Bashford-Nicholls Trust & Taranaki Foundation join forces
1 December 2025Words by Virginia Winder.
A long-standing agricultural education trust worth $14.5 million is poised to more than double the Taranaki Foundation’s investment resources.
Funds of the Bashford-Nicholls Trust have been transferred from the 20-year-old Bishop’s Action Foundation (BAF) to the Taranaki Foundation, where they will be invested and managed by local experts.
Taranaki Foundation chief executive Josh Hickford says the funding boost is a significant gain for the philanthropic organisation, whose coffers will rise from about $13m to $27.5m.
“It takes us into a whole new level and era, which I think is exciting for the region,” he says.
Hickford says the capital injection will lift the foundation’s profile to become the third-largest in the national network of 18 Community Foundations.
“This newly formed partnership stands as the largest single transfer of trust assets (in the network),” he says.
The jump in its investment pool comes as the foundation marks its 10th anniversary and celebrates winning the For Purpose category at this year’s TSB Business Excellence Awards.
The Bishop’s Action Foundation approached the Taranaki Foundation to explore how its community giving model could help strengthen the Bashford-Nicholls legacy.
BAF chief executive Simon Cayley says the shift continues a journey that began when the organisation took on the farmers’ trusts in 2008.
“This feels like another major milestone in continuing to honour that legacy that we’ve been asked to be the stewards of,” he says.
Claude William Nicholls, who died in 1954, and James Dawson Bashford, who died in 1962, were South Taranaki farmers who left their estates to support future generations.

Pictured: Dawson Bashford (d.1962) & Claude Nicholls (d.1951).
Both originally hoped their farms would train boys, but when that proved unworkable, sharemilkers were put on the properties and the proceeds used for agricultural and veterinary scholarships.
In 2003, the criteria for both trusts was altered to allow females to apply for scholarships and, in 2016, the two entities were amalgamated.
The Bashford-Nicholls Trust now provides about $300,000 a year in grants.
This year, it has supported 66 undergraduate students, two master’s students and four PhD candidates.
Scholarships and research awards will continue to be administered by the Bashford-Nicholls trustees through the Bishop’s Action Foundation. Applications reopen in October next year.
“The Taranaki Foundation will be really supporting our visibility, telling the story, and building up the impact of Bashford-Nicholls,” says Cayley.
The trust’s $14.5m will be managed by Craigs Investment Partners advisers Andrew Butterworth, Christine Egarr and Mark Butterworth.
Andrew Butterworth says both he and his brother Mark are former Bashford-Nicholls scholars. “So it’s (come) full circle.”
The scholarship supported Andrew’s study at Massey University, where he gained a Bachelor of Applied Science, majoring in Rural Valuation.
“We’re thrilled to be given the opportunity to manage the funds for the community and for the good of the community. It is a responsibility, something that we don’t take for granted,” he says.

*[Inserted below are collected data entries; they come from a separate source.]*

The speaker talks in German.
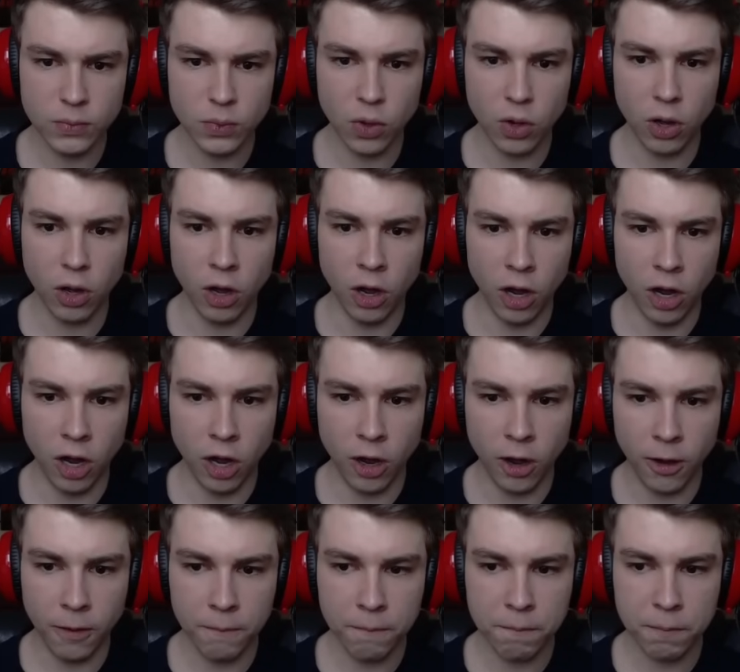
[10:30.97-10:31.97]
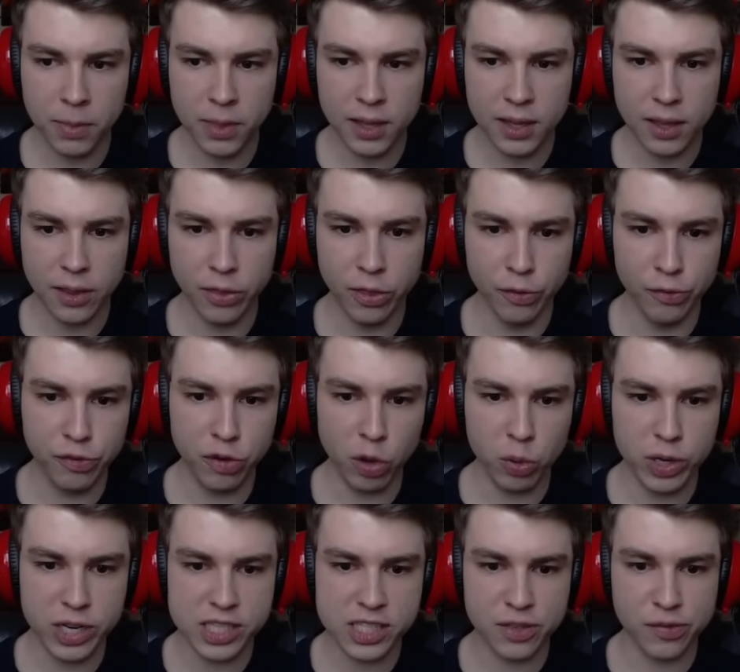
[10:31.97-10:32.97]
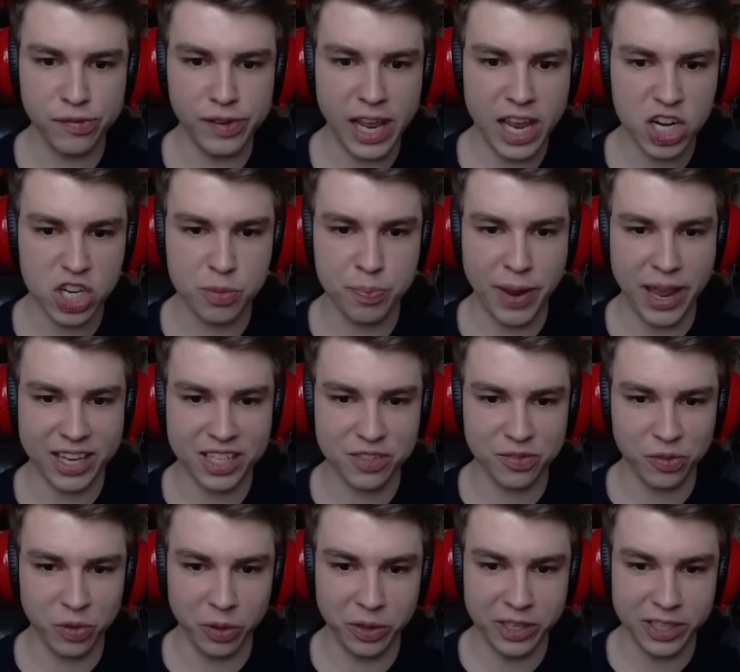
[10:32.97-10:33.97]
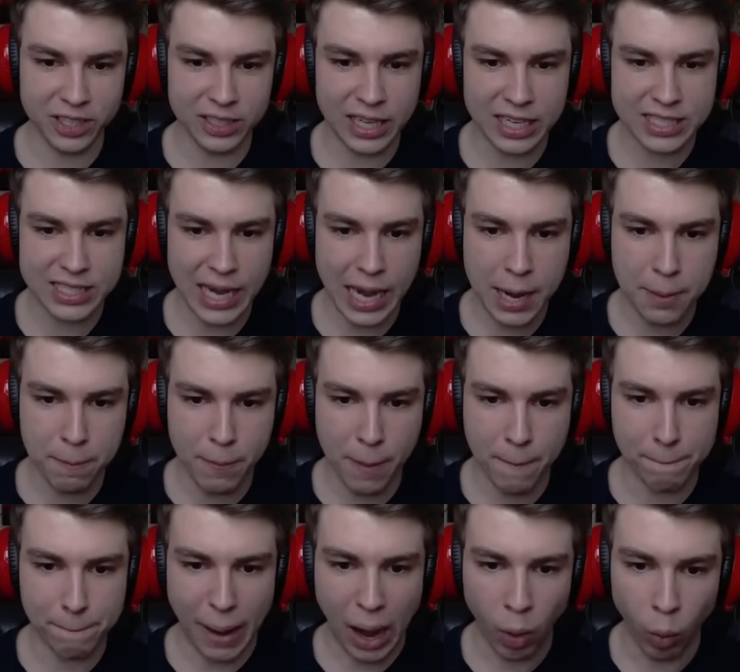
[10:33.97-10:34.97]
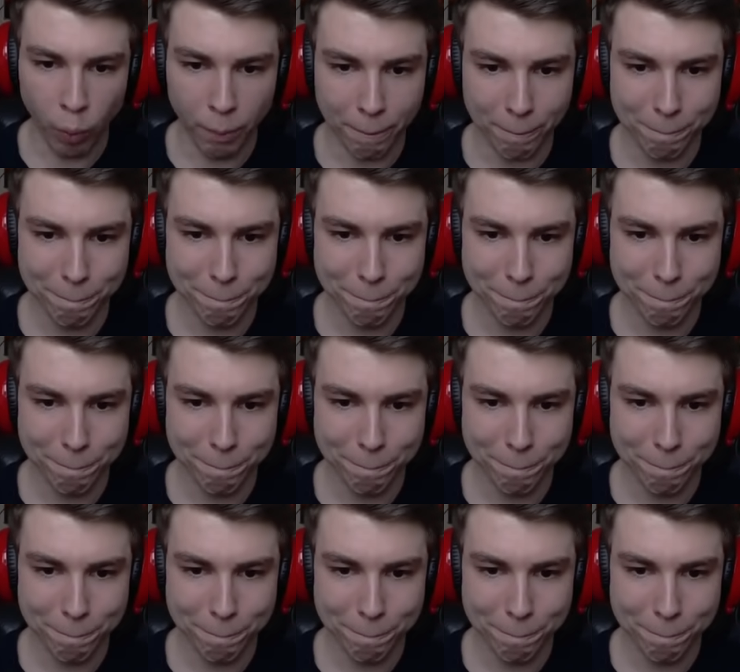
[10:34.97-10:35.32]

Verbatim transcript: Oh. The Forest Flashbacks, Freunde. Das Leben im Baum.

Taranaki – Our mountain and rural heart at the centre of the legacy.
Bashford-Nicholls trustee Craig Hattle says the partnership allows the trust to become the base for a major new pou (pillar) for attracting and inspiring future legacy giving in the region, within the Taranaki Foundation.
“The funds themselves are used to develop and bring young people on, into ethical land-based activities,” he says.
“Everywhere I turn, I bump into somebody in agricultural circles who has, somewhere along the line, got funding from the Bashford-Nicholls Trust. It just has this deep history in Taranaki.”
Taranaki Foundation trustee Dan Radcliffe says the investment marks a new era.
“I’ve been with the foundation for almost five years now and when we started, we weren’t brand new, but we were very small,” he says.
“I think we had a million dollars under management and this will take us to $27.5 million – it’s literally a game changer for us.”
He says the impact of the Taranaki Foundation and Bashford-Nicholls Trust reaches well beyond today.
“We think, long term, this is going to be a really important foundation for my children, my grandchildren and future generations here in Taranaki.”

Pictured: Simon Cayley (CEO, Bishop Action Foundation), Craig Hattie (Trustee, Bashford & Nicholls Trust), Josh Hickford (CE, Taranaki Foundation), Dan Radcliffe (Trustee, Taranaki Foundation).